In terms of behavioral outcomes, our study highlighted the importance of non-pharmacotherapies, specifically the combination of brain stimulation with exercise, and occupational therapy. These interventions could be highly effective in reducing behavioral problems in individuals with AD, surpassing the MCID threshold for the NPI. These findings not only reinforce the value of non-pharmacotherapies for individuals with AD but also underscore their clinically significant benefits. Furthermore, it is worth noting that rivastigmine in combination with cognitive stimulation demonstrated a significant advantage over placebo/usual care in relation to NPI scores, resulting in an impressive 11-point reduction of NPI score. Our findings were inconsistent with previous SR-NMA findings that focused solely on non-pharmacotherapies.³⁵ This SR indicated that photobiomodulation, exercise, and cognitive stimulation ranked highest as non-pharmacotherapies for improving cognitive outcomes in AD patients. To clarify, photobiomodulation³⁶ is a form of light therapy utilizing infrared light to stimulate biological or cellular processes in the brain, whereas non-invasive brain stimulation techniques such as transcranial magnetic stimulation³⁷ and direct current stimulation³⁸ target the dorsolateral prefrontal cortex and may impact neurotransmitter function and neuroplasticity. Notably, our NMA also demonstrated that non-invasive brain stimulation (rTMS and tDCS) proved more effective than usual care in enhancing cognitive function and outranked exercise and cognitive stimulation. The previous systematic reviews predominantly considered pharmacotherapies and non-pharmacotherapies as separate entities. In contrast, our study offers a more comprehensive evaluation by simultaneously assessing the efficacy of all pharmacotherapies, non-pharmacotherapies, and combination therapies together. This approach provides a more robust interpretation of the treatment landscape for AD patients.
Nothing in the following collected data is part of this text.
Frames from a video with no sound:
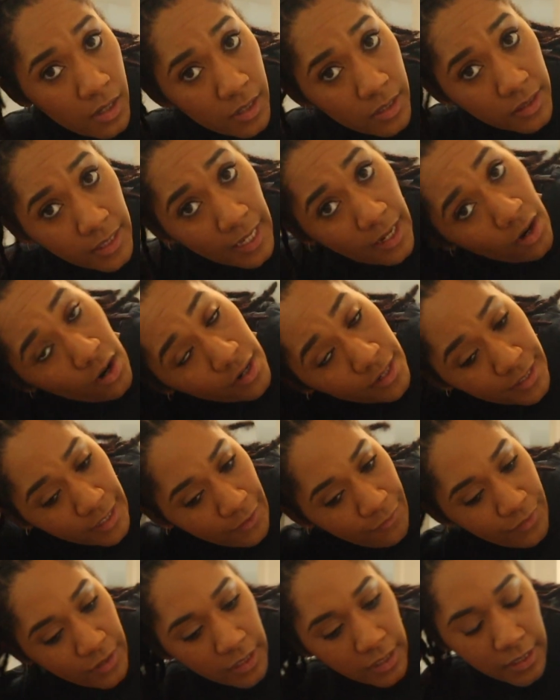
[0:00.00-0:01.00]
They are
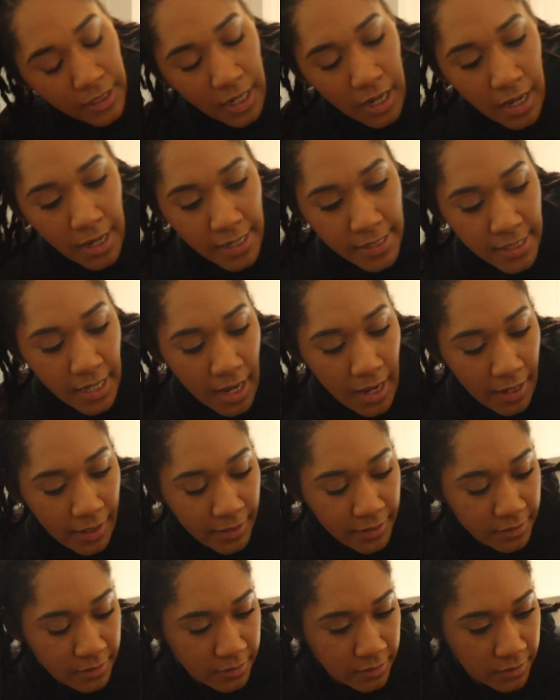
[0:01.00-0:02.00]
definitely, it's
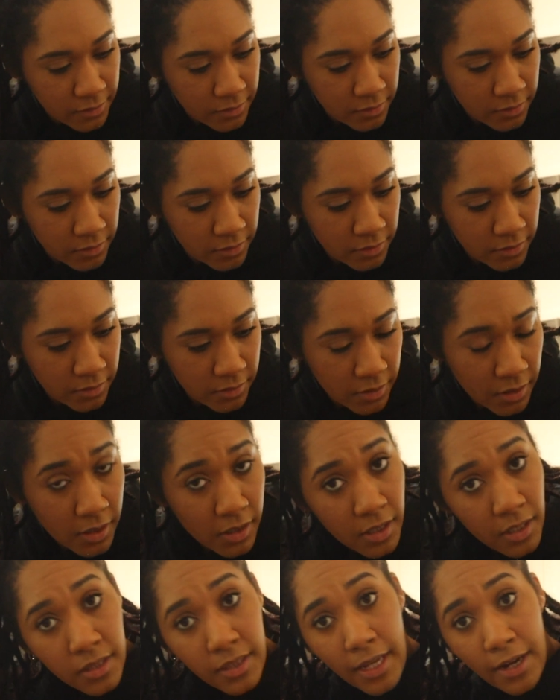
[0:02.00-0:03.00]
hot.
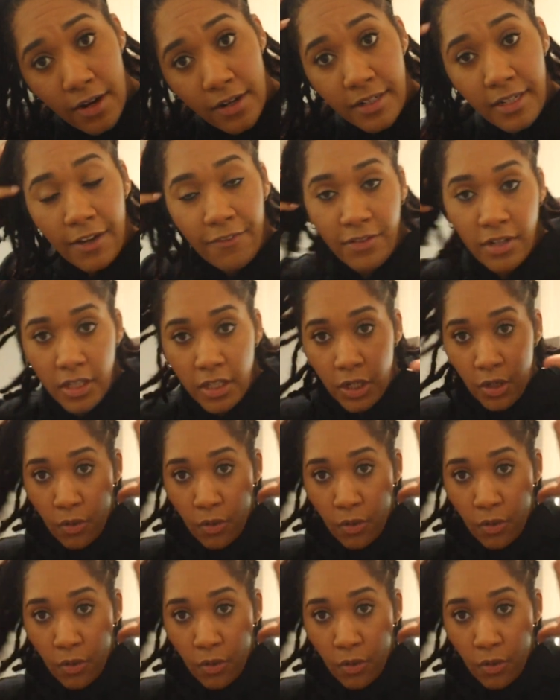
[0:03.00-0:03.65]
They are definitely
Another noteworthy finding from our study highlights the beneficial effects from increased physical activity and exercise in enhancing cognitive, behavioral, and functional status among individuals with AD. Our NMA suggests that exercise intervention incorporating aerobic, strength, and balance exercises are more efficacious compared to usual care across all evaluated outcomes.

For herbal remedies, our findings suggest that huperzine and Egb761 were more efficacious than AChEIs (specifically donepezil, galantamine, and rivastigmine) and memantine in terms of improved cognitive function and reduced behavioral problems, respectively. However, it is crucial to consider these findings with caution due to the limited number of studies available for huperzine (only 1 study) and Egb761 (just 3 studies). Additionally, of note the studies involving huperzine and Egb761 exhibited a high and concerning risk of bias. Consequently, the level of confidence in this evidence should be considered relatively low.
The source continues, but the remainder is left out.